Hear Hear Bill! I agree that Drupal and WordPress are both great open source tools and there are many more excellent open source tools out there. It should not be an either/or argument. It makes sense to use what’s best given each organization’s unique requirements. We use Drupal for city websites that we build since it works so well for us, but there are certainly many other cases (as you point out) where other options, or combinations of multiple platforms, make best sense.

Katie P.

This post has a “continue reading” link which takes me to the article on the author’s personal site, but that article is “an excerpt of an article originally printed in the March, 2012 issue of The WPCandy Quarterly. Continue Reading.” The Continue Reading link takes me to the site of the print-only(?) WPCandy Quarterly magazine. No opportunity to keep reading on the web. The excerpt says there are small steps to take, then there is one numbered paragraph, and that’s it – it doesn’t address the other ‘typical enterprise misconceptions,’ which is what I am interested in. So….anyone care to tackle the “There’s no enterprise support” misconception in these comments? Thanks in advance!

DUBOIS Michel

Hi, …

When you create an account on WordPress, it is IMPOSSIBLE to delete it …

It’s written very deep into their conditions of use …
They don’t prevent before you have created your account …

M.D.

Andrew K Kirk

While I know many who love it, Drupal seems oddly organized and overly complicated. In contrast, WordPress feels intuitive, easy to use, and as robust as needed.

Benjamin J. Balter

@Katie, sorry for the confusion there. Honestly. The article was originally published in a print publication from which I put a small excerpt on my site, which I thought got some of the main points across.

Much of what is in the rest of the article is oddly in the comments here, and on the original post, but to paraphrase, (2) building a stronger pro-government user community to serve as a resource for training/learning, (3) Outreach and education as to (new-ish) CMS capabilities (see the thread below as to why), (4) Continuing to build more “serious” features into core, etc.

As someone mentioned below, it’s not necessarily a Drupal (or Liferay or whatever) versus WordPress thing. Any open source is a good thing. I myself am a government Drupal user. Mainly set out to look at WordPress’s lack of adoption, and try to ferret out why (and how to improve).

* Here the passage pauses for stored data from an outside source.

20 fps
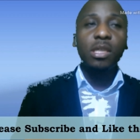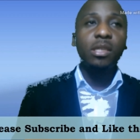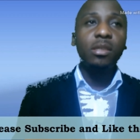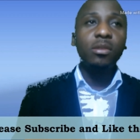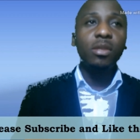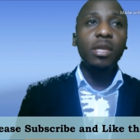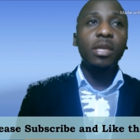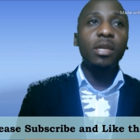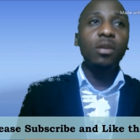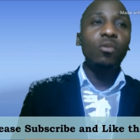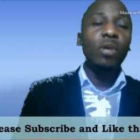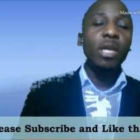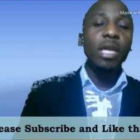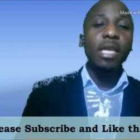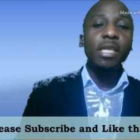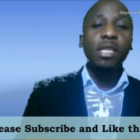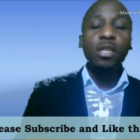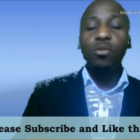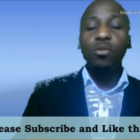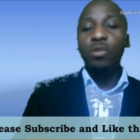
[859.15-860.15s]
and
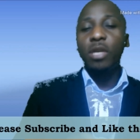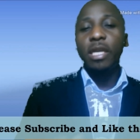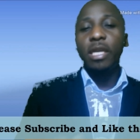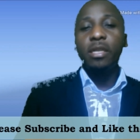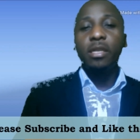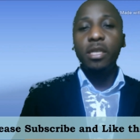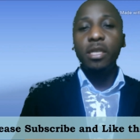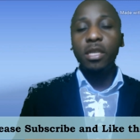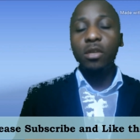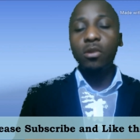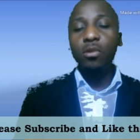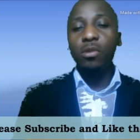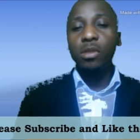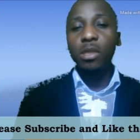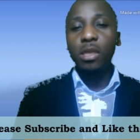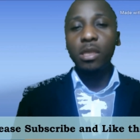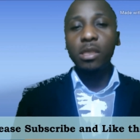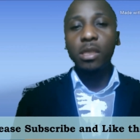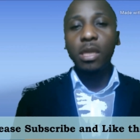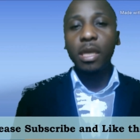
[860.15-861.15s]
whether it's a good idea
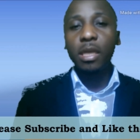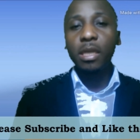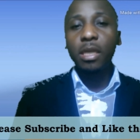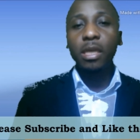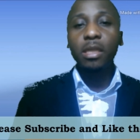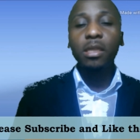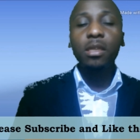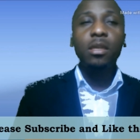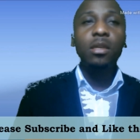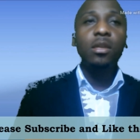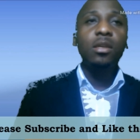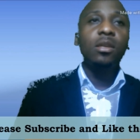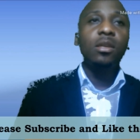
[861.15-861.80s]
or things like that.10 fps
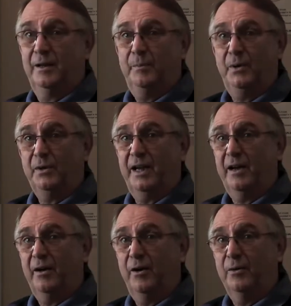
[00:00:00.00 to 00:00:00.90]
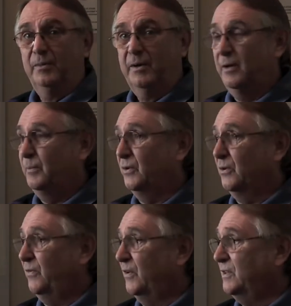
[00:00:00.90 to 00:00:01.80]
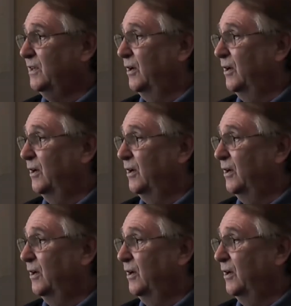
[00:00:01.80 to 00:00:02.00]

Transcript: build our home and build a foster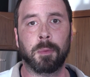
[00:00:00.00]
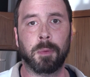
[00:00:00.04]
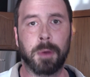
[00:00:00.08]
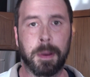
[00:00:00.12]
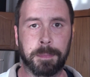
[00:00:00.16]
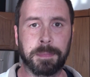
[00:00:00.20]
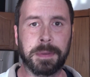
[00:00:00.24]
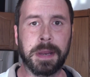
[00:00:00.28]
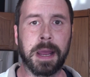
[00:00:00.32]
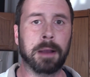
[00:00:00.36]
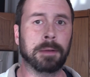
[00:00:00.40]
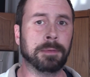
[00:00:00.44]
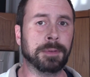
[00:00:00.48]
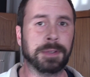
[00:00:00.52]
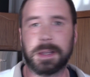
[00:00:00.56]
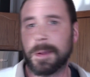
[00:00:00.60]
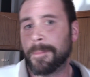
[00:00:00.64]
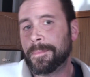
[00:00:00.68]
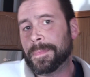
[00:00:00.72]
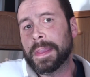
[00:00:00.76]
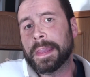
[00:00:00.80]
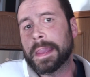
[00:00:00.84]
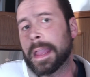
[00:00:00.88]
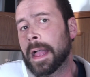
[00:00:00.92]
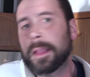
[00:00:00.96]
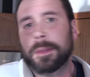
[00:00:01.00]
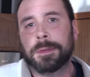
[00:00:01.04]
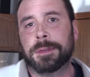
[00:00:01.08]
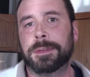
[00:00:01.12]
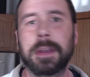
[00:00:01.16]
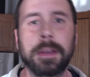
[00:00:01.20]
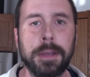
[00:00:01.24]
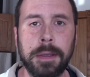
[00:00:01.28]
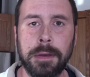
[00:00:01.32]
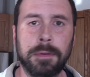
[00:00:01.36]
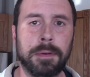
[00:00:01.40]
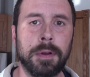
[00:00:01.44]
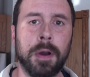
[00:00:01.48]
rip down something else
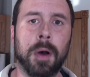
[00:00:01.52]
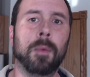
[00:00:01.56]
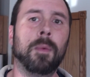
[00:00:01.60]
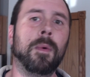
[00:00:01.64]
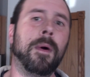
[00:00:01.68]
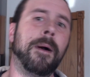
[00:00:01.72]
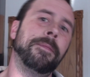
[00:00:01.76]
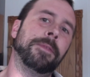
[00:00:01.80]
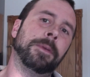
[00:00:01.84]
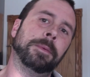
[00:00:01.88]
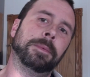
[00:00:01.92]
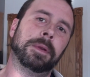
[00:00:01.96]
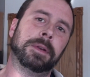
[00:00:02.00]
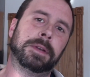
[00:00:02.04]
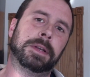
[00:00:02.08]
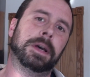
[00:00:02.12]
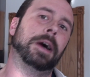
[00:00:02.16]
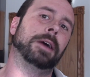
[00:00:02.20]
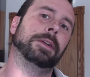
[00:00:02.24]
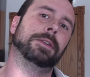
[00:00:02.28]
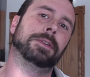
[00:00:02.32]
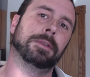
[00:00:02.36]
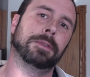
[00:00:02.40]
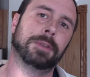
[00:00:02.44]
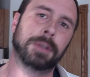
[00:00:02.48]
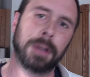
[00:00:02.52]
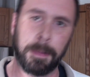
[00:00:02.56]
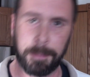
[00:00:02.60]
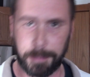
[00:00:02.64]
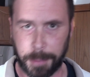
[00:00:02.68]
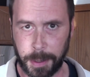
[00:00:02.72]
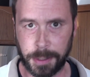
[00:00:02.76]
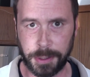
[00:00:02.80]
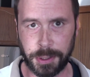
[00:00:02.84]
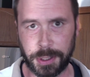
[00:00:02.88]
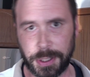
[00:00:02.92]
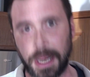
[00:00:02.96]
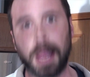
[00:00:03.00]
that you don't want them to touch or
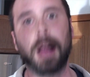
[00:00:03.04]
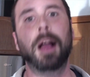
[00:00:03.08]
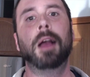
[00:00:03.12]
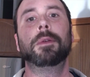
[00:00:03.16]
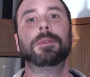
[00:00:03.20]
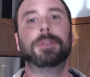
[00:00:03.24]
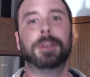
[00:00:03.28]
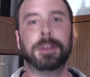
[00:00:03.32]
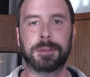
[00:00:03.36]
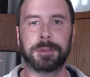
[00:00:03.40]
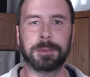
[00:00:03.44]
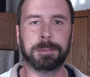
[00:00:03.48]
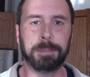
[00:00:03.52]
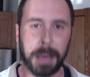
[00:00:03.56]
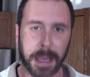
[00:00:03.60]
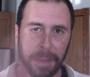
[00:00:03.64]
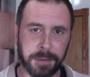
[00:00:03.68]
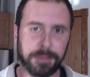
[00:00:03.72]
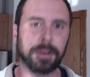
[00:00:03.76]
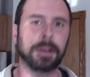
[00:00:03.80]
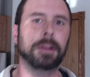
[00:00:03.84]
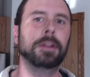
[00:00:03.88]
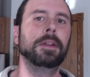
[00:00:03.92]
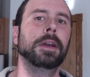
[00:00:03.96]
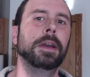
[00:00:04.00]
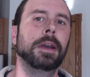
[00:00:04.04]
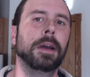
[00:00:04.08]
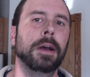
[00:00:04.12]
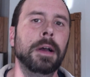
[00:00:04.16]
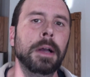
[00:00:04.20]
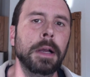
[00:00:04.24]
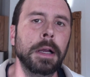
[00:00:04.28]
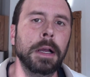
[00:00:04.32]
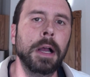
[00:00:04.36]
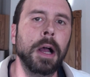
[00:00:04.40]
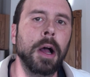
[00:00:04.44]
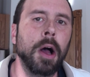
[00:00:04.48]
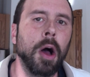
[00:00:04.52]
jump on shelves. It's basically a
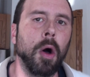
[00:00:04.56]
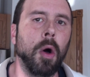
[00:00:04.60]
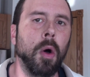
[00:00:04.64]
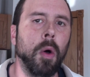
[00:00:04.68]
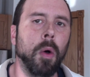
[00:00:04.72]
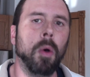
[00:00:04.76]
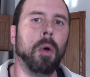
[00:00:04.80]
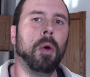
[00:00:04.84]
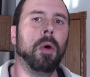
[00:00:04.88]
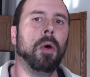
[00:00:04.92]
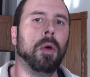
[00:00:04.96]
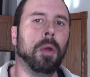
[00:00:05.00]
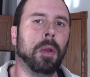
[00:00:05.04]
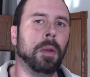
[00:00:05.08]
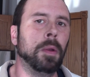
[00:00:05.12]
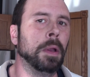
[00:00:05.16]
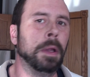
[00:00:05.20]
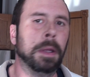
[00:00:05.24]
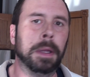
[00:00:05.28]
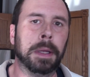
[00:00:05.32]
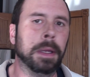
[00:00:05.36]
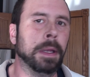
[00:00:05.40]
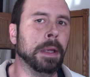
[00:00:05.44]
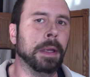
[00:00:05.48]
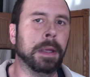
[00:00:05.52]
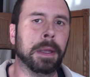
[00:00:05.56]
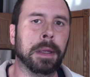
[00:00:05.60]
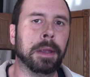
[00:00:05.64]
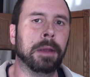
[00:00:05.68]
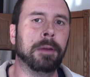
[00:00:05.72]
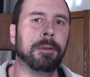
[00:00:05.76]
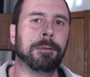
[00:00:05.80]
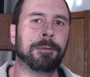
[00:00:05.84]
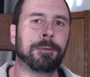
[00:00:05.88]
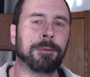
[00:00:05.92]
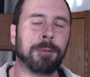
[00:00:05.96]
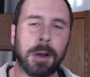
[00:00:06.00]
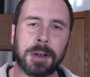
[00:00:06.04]
whole
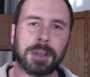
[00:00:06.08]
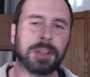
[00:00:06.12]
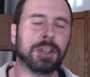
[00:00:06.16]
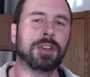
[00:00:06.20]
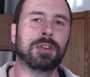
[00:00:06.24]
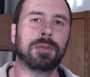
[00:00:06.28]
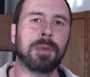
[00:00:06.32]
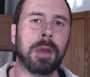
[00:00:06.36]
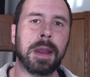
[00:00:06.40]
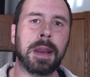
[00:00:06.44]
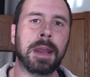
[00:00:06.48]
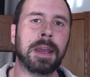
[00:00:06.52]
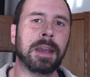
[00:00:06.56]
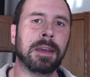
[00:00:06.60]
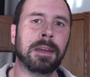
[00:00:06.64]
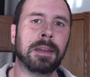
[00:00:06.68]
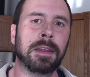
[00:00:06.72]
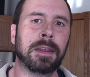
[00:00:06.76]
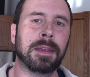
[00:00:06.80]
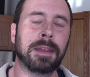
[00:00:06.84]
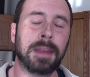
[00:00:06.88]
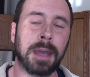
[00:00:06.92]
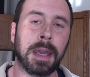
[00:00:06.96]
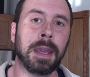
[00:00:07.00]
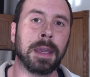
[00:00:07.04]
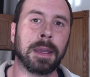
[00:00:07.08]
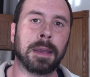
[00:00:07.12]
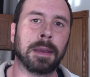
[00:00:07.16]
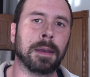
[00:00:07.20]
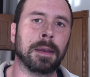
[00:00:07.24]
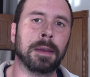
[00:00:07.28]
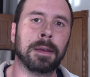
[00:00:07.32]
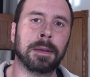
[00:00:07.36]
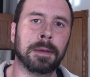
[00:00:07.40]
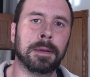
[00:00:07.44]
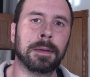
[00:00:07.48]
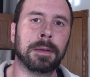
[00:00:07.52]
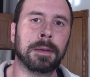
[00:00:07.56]
frustrating
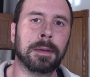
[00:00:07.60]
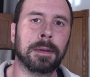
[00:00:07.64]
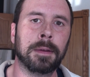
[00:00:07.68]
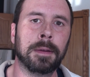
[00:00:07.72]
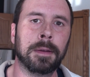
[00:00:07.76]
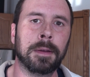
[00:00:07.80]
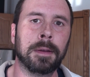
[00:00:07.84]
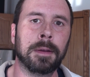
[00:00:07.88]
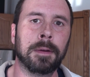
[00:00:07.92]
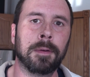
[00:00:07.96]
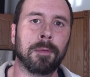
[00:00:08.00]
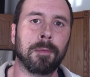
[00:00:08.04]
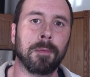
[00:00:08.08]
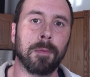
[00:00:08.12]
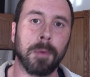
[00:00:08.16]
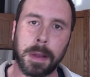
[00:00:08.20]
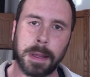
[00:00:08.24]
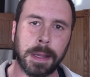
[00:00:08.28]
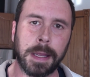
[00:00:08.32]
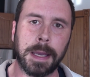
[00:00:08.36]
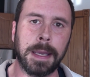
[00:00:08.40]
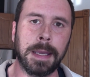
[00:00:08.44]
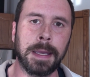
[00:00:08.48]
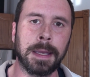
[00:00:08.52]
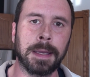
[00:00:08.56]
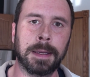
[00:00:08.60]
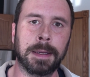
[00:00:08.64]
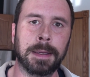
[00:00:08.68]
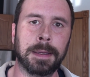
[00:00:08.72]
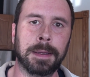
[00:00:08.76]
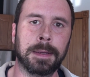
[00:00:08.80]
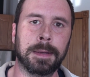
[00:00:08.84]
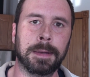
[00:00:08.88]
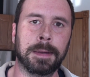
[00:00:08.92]
thing, really.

Decision lag combined WordPress’s lack of custom post type support 3 or 4 major versions ago seem to be the biggest culprits.

Either way, thanks for taking the time to read/comment and feel free to contact me and I can try to send the rest of the post your way.

Michael McGee

I’m a big fan of Joomla! which approaches Drupal in providing a high level of functionality and control while coming in a lot closer to WordPress in terms of technical costs / expertise for running the site.